Kathy Change

Toshi Makihara

The Official Kathy Change Page

I met Kathy Change for the first time in 1982. At that time, I had just moved to West Philadelphia, and she lived a few doors down from me. She was tall, thin and very beautiful, sort of like a fashion model. Her presence was very impressive to me then because of her beauty, and because of us being the only Asians in the neighborhood. She talked calmly and kindly, and had pure sharp eyes. Back then, we talked quite often as neighbors but I cannot remember anything about our conversations. 1980-1984 sees one of the best days of Philadelphia's creative arts scene; the city had a strong and hopeful feeling of "we can be fully creative, and make positive transformation happen."

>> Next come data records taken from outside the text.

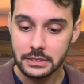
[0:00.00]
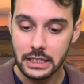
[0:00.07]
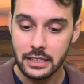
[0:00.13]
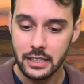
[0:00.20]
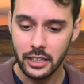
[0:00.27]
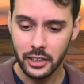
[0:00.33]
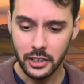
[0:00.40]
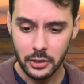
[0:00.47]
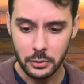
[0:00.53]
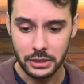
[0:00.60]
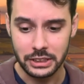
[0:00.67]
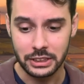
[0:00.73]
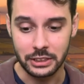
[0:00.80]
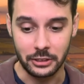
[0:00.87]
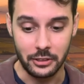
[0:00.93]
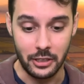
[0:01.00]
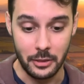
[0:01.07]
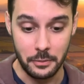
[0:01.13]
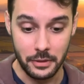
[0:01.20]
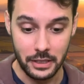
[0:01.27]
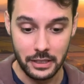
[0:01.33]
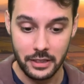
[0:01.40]
The air was
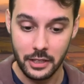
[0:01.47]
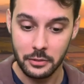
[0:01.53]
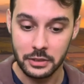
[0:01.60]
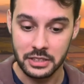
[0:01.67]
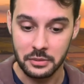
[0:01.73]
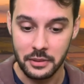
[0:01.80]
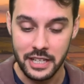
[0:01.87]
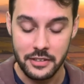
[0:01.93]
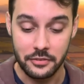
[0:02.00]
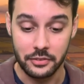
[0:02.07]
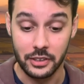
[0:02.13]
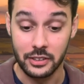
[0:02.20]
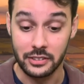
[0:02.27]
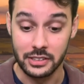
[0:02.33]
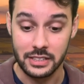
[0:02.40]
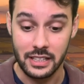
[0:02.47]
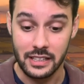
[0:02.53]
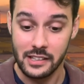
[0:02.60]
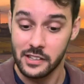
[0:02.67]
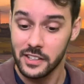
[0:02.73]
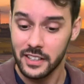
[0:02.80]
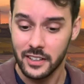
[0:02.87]
sharp, and there was white frost
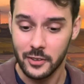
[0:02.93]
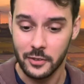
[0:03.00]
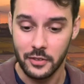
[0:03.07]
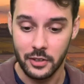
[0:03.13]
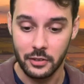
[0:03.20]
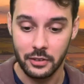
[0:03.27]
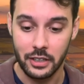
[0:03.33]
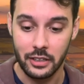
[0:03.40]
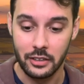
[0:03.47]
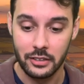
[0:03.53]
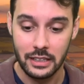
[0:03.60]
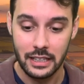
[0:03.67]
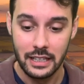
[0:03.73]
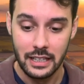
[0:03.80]
thick on the ground,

I heard that her lover owned the house, and so she did not have to pay the rent. Or some people said that she inherited a fairly substantial amount of money from her family, and was living and doing things that she believed in. But I am not sure if these accounts were true. I really did not know her life or her work. I was kind of shy, and never asked her any personal questions. She did not ask me these things either.

What I knew about her was the fact that she was a "Performance Artist." She did political performances at various public places in West Philadelphia. She might have been a political activist also. In my block, there was a warehouse, and she performed in its parking lot brandishing huge home-made flags. Usually she had 2-3 people watching, sometimes 10, sometimes none. Occasionally I saw her perform in this parking lot when I was coming home. West Philadelphia back then, and even now, maintained a kind of anarchical atmosphere of the 60's, and that made a great contrast with the conservative rich atmosphere of University of Pennsylvania that stood firmly right in the middle of it.

She always brandished these huge home-made flags at her performances. On the flags, she painted various political messages, and she brandished it, or ran around the town carrying it. She might have done some other types of performances back then, but I do not remember.

I was driving near the Art Museum last year and I saw her again. She was carrying two flags and running across the Spring Garden Bridge towards the museum. When I saw her, I thought "Oh my goodness, she is still doing this." I did not see her probably for over 5 years, and I was very impressed that she was still continuing her performances. And after this, a lot of emotional feelings occured in me. By this time, I had moved to a suburb, got a job, got fat, was driving a car, listening to jazz on radio. I felt so pathetic about this situation. While I got plunged into middle class American life, Kathy Chang continued her performances for over 15 years. After that I saw her once again walking towards the zoo, and that was the last time I saw her.

Yesterday, when I found out about Kathy Chang's death, I was in my kitchen eating barbecue. I read the newspaper article, and was totally speechless. The article said that she burned herself to death on University of Pennsylvania campus. According to the article, she poured gasoline over herself and ignited it. I did not feel anything. Just a shock. I tried to imagine the scene, but could not. What I could only remember about Kathy Chang was her brandishing flags, running and leaping with flags, and her calm and kind voice, etc.

"Why?" That was my initial reaction. Then, I thought that the barbecue I was eating was Kathy Chang's burned life. I did not know what to think. Just the fact that I was eating barbecue in this helpless American suburb. I felt nausea, and opened the window.

I, in the end, could not connect myself to her death, and did not quite understand why she chose to die that way. Maybe she burend out in front of a socio-political gate which never opened for her.

What I noticed was that she never associated with the politically correct "Asian Artists" in town. While many so called "Asian Artists" in Philadelphia were making a fuss about "Asian Arts" and "Asian Voices" particularly in conjunction with the recent multi-cultural trend, Kathy Chang lived so far away from this scene and continued her truely authentic and remarkably pure perfomances.

Once Tatsumi Hijikata said, "To live 100% is to stand face to face with his/her death." Kathy Chang's performance which I saw last time over Spring Garden Bridge that day, was, in this sense, a true "Dance."